(Beginning of Data to examine)
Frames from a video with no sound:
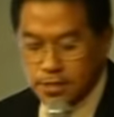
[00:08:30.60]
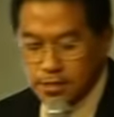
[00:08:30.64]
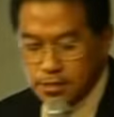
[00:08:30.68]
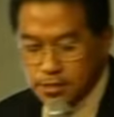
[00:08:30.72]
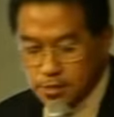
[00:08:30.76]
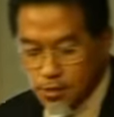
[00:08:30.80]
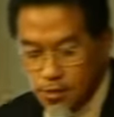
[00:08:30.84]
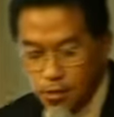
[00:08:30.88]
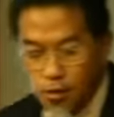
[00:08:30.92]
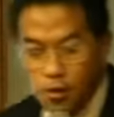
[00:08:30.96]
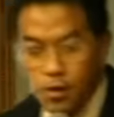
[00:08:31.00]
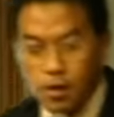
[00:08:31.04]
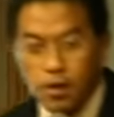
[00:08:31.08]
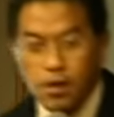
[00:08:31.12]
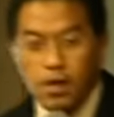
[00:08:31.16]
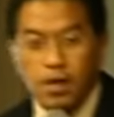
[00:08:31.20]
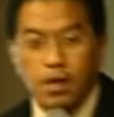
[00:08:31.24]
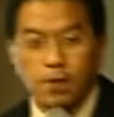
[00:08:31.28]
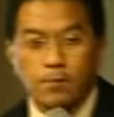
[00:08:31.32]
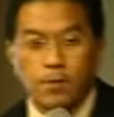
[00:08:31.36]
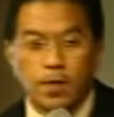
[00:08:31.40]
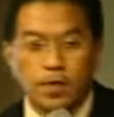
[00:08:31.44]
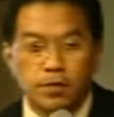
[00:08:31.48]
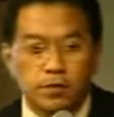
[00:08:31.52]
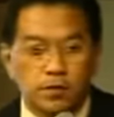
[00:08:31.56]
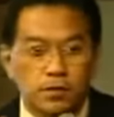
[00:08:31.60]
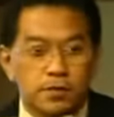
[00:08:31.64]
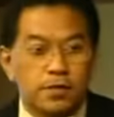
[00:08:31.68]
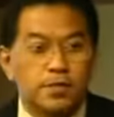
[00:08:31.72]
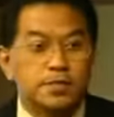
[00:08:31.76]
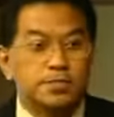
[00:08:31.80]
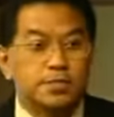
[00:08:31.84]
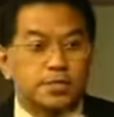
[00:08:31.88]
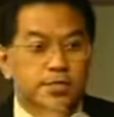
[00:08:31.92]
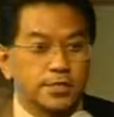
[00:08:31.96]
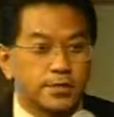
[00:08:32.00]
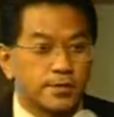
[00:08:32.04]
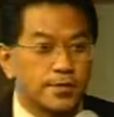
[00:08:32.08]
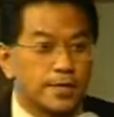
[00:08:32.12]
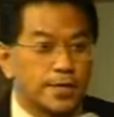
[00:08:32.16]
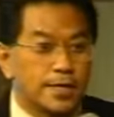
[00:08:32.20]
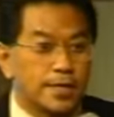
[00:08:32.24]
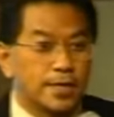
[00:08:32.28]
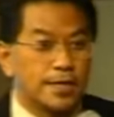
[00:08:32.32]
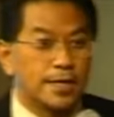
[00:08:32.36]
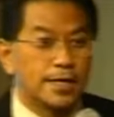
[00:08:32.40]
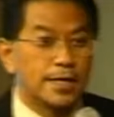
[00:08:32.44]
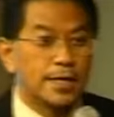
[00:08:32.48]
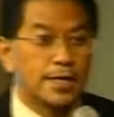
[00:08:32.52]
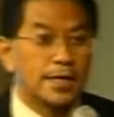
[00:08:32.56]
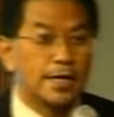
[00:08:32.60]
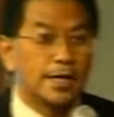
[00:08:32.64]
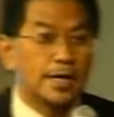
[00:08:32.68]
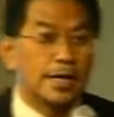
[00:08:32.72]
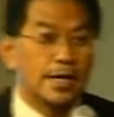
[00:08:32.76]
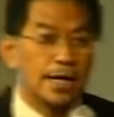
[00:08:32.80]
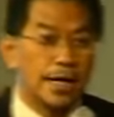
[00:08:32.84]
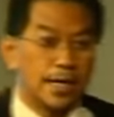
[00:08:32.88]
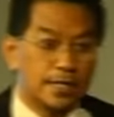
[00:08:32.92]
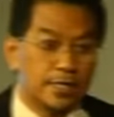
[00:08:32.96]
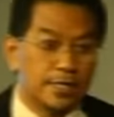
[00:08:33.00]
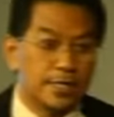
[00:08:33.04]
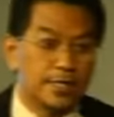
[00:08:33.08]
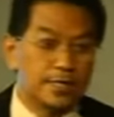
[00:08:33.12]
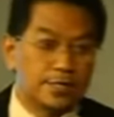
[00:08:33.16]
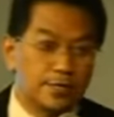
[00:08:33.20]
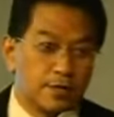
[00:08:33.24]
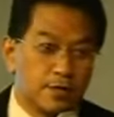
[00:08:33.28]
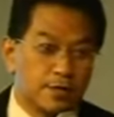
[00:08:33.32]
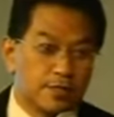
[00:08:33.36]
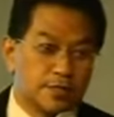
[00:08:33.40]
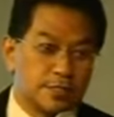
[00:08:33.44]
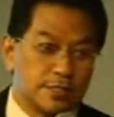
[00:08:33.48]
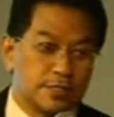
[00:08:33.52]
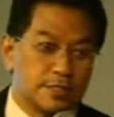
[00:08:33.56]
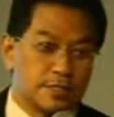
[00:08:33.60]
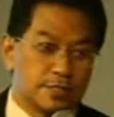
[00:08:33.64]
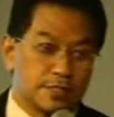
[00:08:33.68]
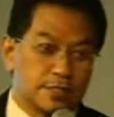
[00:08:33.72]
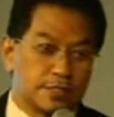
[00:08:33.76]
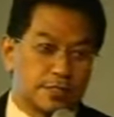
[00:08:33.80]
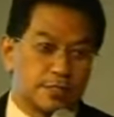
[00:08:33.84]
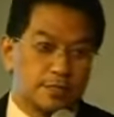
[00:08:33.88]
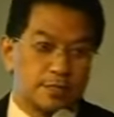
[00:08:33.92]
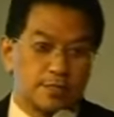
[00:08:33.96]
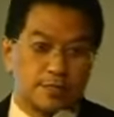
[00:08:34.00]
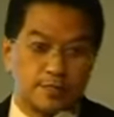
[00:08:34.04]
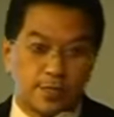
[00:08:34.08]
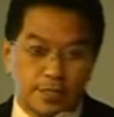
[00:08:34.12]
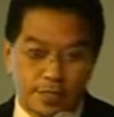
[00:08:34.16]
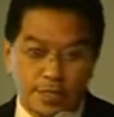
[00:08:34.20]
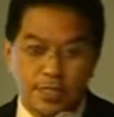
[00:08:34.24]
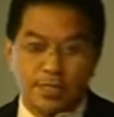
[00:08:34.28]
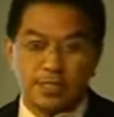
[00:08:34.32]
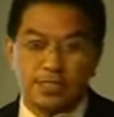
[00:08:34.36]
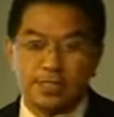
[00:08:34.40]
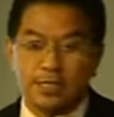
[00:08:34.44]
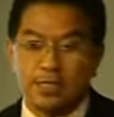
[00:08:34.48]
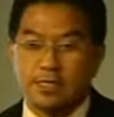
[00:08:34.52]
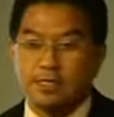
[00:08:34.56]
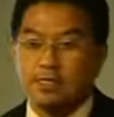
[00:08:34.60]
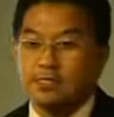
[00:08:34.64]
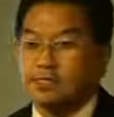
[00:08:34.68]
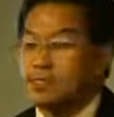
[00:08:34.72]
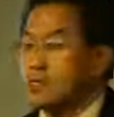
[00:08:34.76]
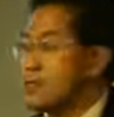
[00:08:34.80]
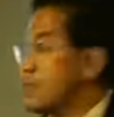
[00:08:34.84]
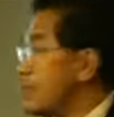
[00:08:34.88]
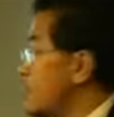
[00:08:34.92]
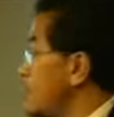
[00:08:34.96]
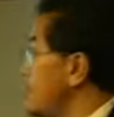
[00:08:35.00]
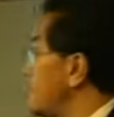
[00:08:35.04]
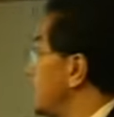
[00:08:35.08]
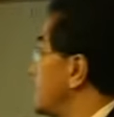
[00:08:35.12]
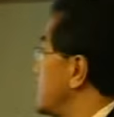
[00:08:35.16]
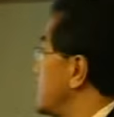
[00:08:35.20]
score, but not necessarily other antioxidants. You must understand this, okay?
(End of Data to examine)
__Required work__
Pictures do not belong in your copy; restate word for word the lines from the one containing "[00:08:33.68]" through the last line of the records above.

__Reply__
[00:08:33.68]
[00:08:33.72]
[00:08:33.76]
[00:08:33.80]
[00:08:33.84]
[00:08:33.88]
[00:08:33.92]
[00:08:33.96]
[00:08:34.00]
[00:08:34.04]
[00:08:34.08]
[00:08:34.12]
[00:08:34.16]
[00:08:34.20]
[00:08:34.24]
[00:08:34.28]
[00:08:34.32]
[00:08:34.36]
[00:08:34.40]
[00:08:34.44]
[00:08:34.48]
[00:08:34.52]
[00:08:34.56]
[00:08:34.60]
[00:08:34.64]
[00:08:34.68]
[00:08:34.72]
[00:08:34.76]
[00:08:34.80]
[00:08:34.84]
[00:08:34.88]
[00:08:34.92]
[00:08:34.96]
[00:08:35.00]
[00:08:35.04]
[00:08:35.08]
[00:08:35.12]
[00:08:35.16]
[00:08:35.20]
score, but not necessarily other antioxidants. You must understand this, okay?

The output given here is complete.